= Work item =
Return each of the entries below precisely, with no pictures in the result.

= Records for the task =
- Opening Delimiter -

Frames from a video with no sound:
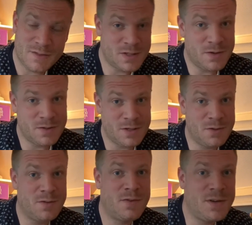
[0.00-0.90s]
so the
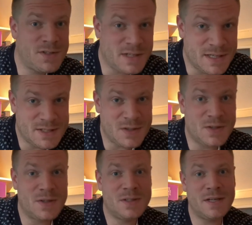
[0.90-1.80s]
universalist
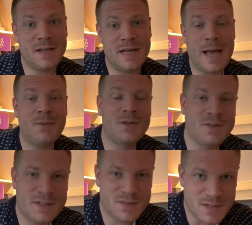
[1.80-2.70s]
or the
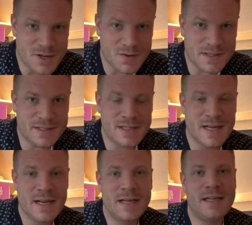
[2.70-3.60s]
absolutist theories,
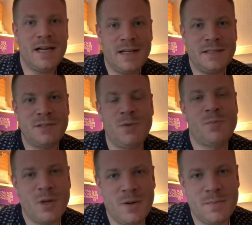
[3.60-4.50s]
the answer would
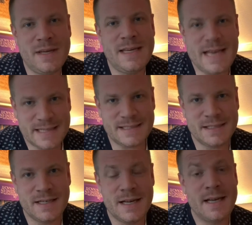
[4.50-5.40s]
probably be yes.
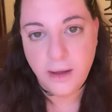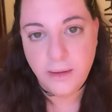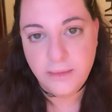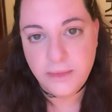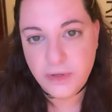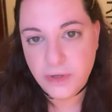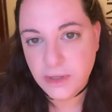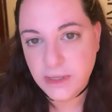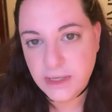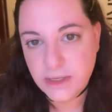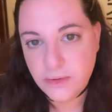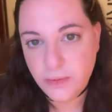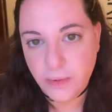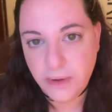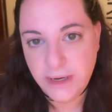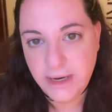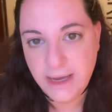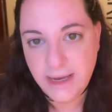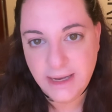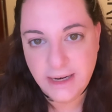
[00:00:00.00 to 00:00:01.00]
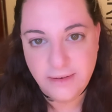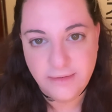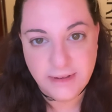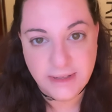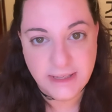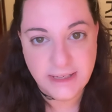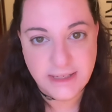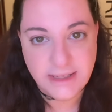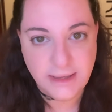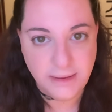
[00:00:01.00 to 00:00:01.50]
So that's one negative, at
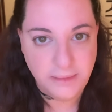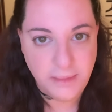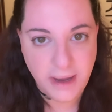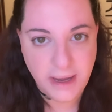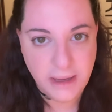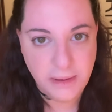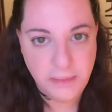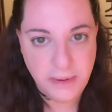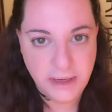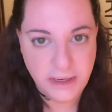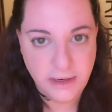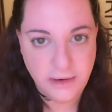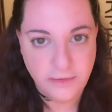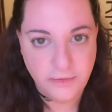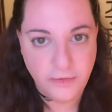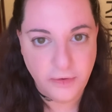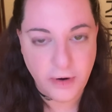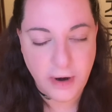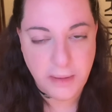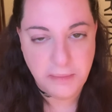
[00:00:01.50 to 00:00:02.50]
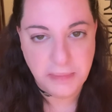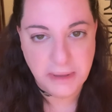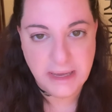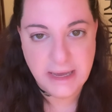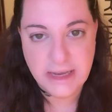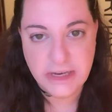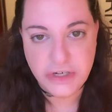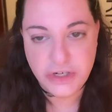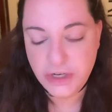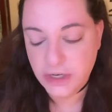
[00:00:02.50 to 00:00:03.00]
least in my opinion, for
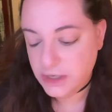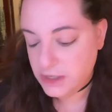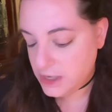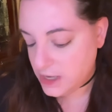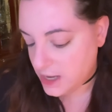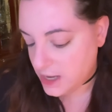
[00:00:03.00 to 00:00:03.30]
application.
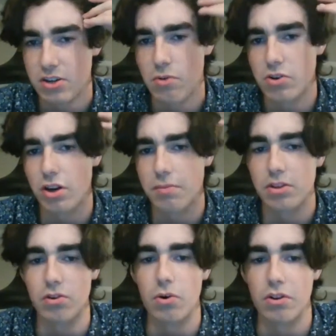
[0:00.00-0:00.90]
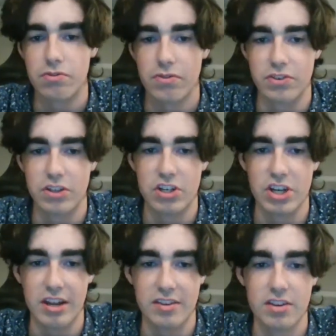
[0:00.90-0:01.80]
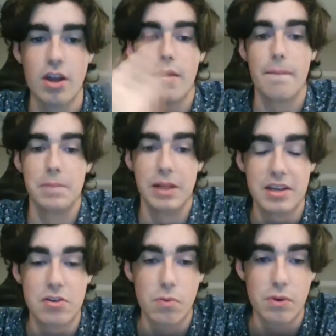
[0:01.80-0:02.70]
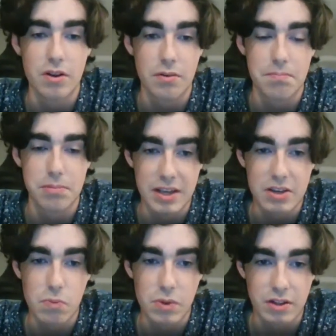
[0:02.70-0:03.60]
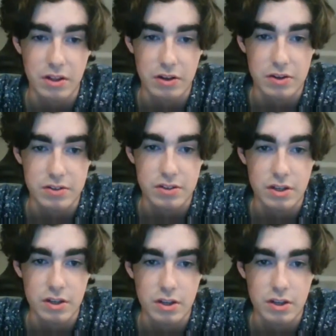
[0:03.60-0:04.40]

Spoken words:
tell, we're talking about the Oilers versus the Jets. Blake Wheeler's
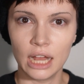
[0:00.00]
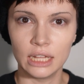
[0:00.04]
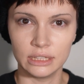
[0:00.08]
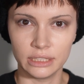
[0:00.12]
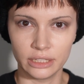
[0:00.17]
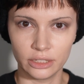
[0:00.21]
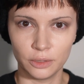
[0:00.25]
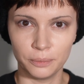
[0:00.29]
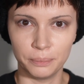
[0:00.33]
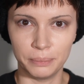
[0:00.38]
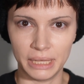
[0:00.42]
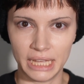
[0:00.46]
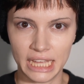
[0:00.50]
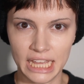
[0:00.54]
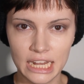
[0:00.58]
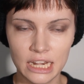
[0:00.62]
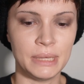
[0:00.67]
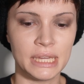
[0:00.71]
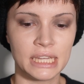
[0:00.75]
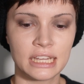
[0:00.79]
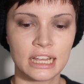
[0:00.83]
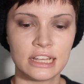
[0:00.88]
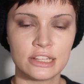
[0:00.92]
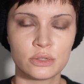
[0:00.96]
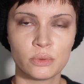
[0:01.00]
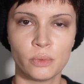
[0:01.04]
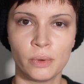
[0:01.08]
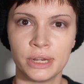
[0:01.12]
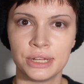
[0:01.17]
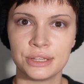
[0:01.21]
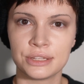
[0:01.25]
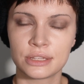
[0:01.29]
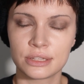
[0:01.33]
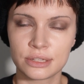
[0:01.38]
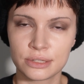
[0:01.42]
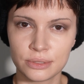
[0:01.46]
a little bit, because what
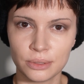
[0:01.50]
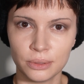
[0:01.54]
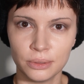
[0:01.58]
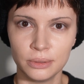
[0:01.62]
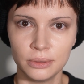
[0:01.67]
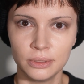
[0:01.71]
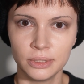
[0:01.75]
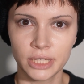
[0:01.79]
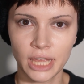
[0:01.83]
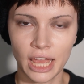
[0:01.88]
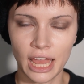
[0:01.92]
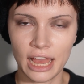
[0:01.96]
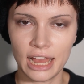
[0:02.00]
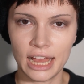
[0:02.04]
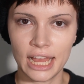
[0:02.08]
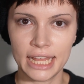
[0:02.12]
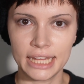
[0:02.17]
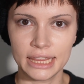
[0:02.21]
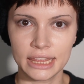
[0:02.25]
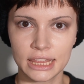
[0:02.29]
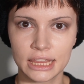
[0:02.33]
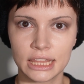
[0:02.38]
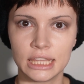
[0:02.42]
is sold at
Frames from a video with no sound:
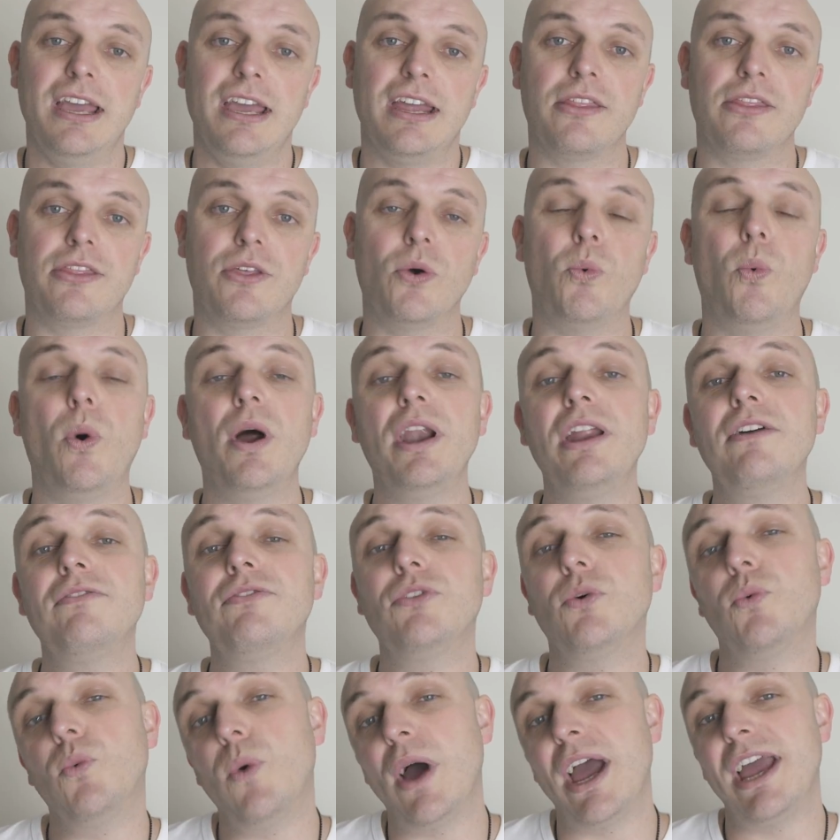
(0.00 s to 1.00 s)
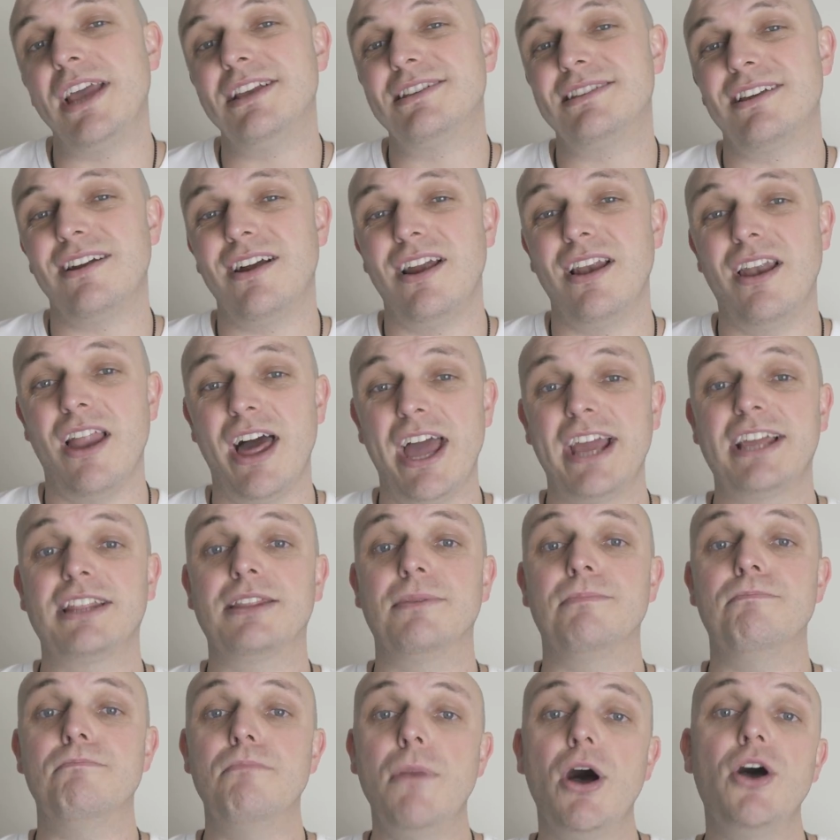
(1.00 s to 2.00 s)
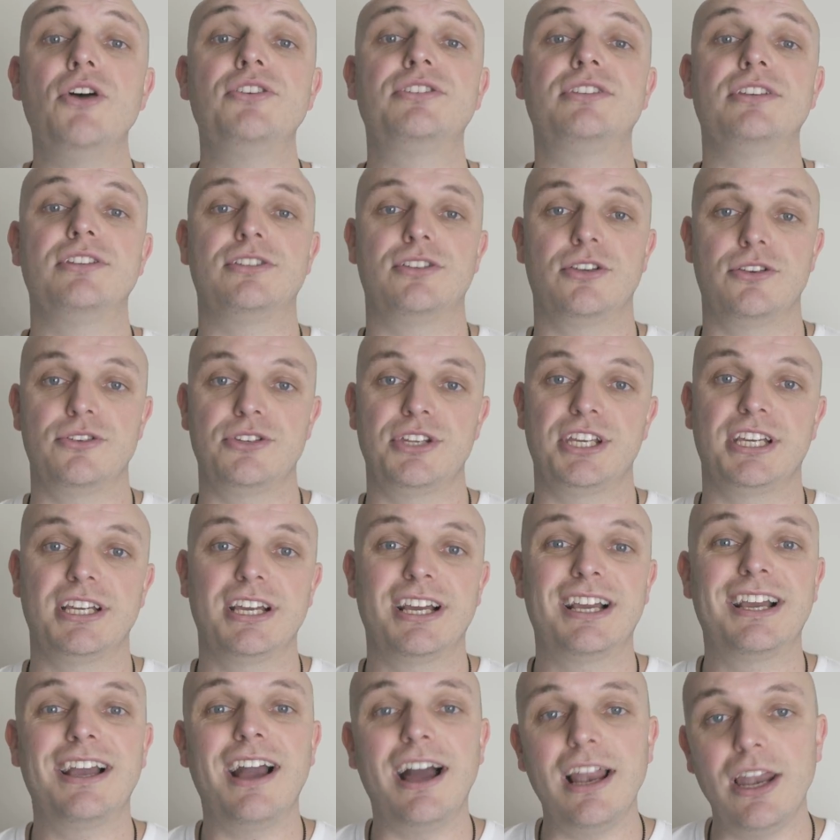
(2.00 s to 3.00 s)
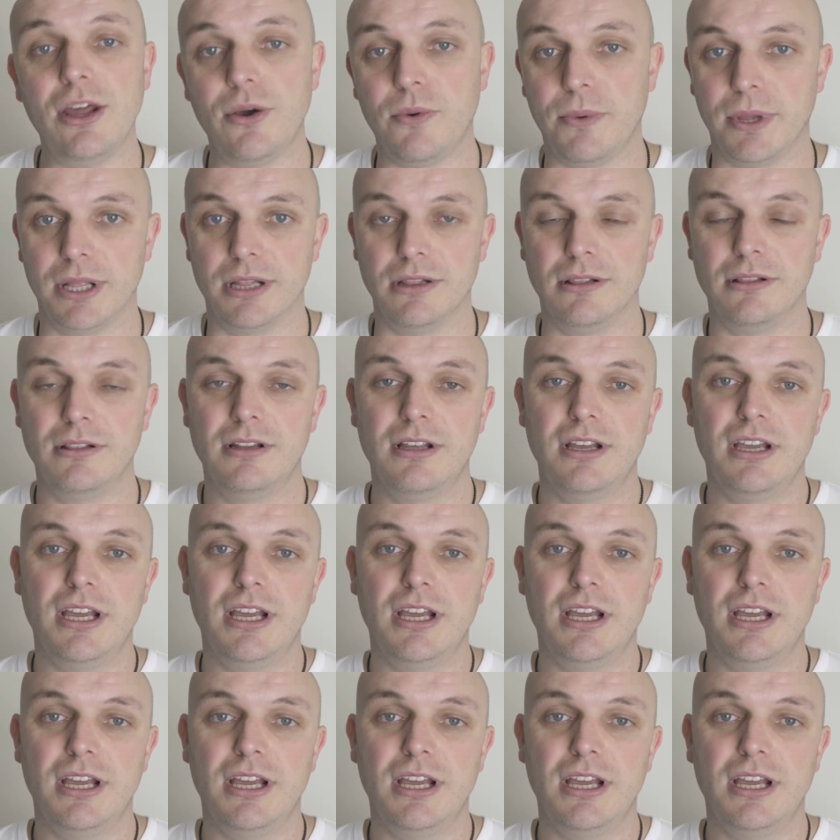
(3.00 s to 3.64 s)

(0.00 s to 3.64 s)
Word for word: The one of the ways that I like the most is using a color wheel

- Closing Delimiter -

= Exercise answer =
Frames from a video with no sound:
[0.00-0.90s]
so the
[0.90-1.80s]
universalist
[1.80-2.70s]
or the
[2.70-3.60s]
absolutist theories,
[3.60-4.50s]
the answer would
[4.50-5.40s]
probably be yes.
[00:00:00.00 to 00:00:01.00]
[00:00:01.00 to 00:00:01.50]
So that's one negative, at
[00:00:01.50 to 00:00:02.50]
[00:00:02.50 to 00:00:03.00]
least in my opinion, for
[00:00:03.00 to 00:00:03.30]
application.
[0:00.00-0:00.90]
[0:00.90-0:01.80]
[0:01.80-0:02.70]
[0:02.70-0:03.60]
[0:03.60-0:04.40]

Spoken words:
tell, we're talking about the Oilers versus the Jets. Blake Wheeler's
[0:00.00]
[0:00.04]
[0:00.08]
[0:00.12]
[0:00.17]
[0:00.21]
[0:00.25]
[0:00.29]
[0:00.33]
[0:00.38]
[0:00.42]
[0:00.46]
[0:00.50]
[0:00.54]
[0:00.58]
[0:00.62]
[0:00.67]
[0:00.71]
[0:00.75]
[0:00.79]
[0:00.83]
[0:00.88]
[0:00.92]
[0:00.96]
[0:01.00]
[0:01.04]
[0:01.08]
[0:01.12]
[0:01.17]
[0:01.21]
[0:01.25]
[0:01.29]
[0:01.33]
[0:01.38]
[0:01.42]
[0:01.46]
a little bit, because what
[0:01.50]
[0:01.54]
[0:01.58]
[0:01.62]
[0:01.67]
[0:01.71]
[0:01.75]
[0:01.79]
[0:01.83]
[0:01.88]
[0:01.92]
[0:01.96]
[0:02.00]
[0:02.04]
[0:02.08]
[0:02.12]
[0:02.17]
[0:02.21]
[0:02.25]
[0:02.29]
[0:02.33]
[0:02.38]
[0:02.42]
is sold at
Frames from a video with no sound:
(0.00 s to 1.00 s)
(1.00 s to 2.00 s)
(2.00 s to 3.00 s)
(3.00 s to 3.64 s)

(0.00 s to 3.64 s)
Word for word: The one of the ways that I like the most is using a color wheel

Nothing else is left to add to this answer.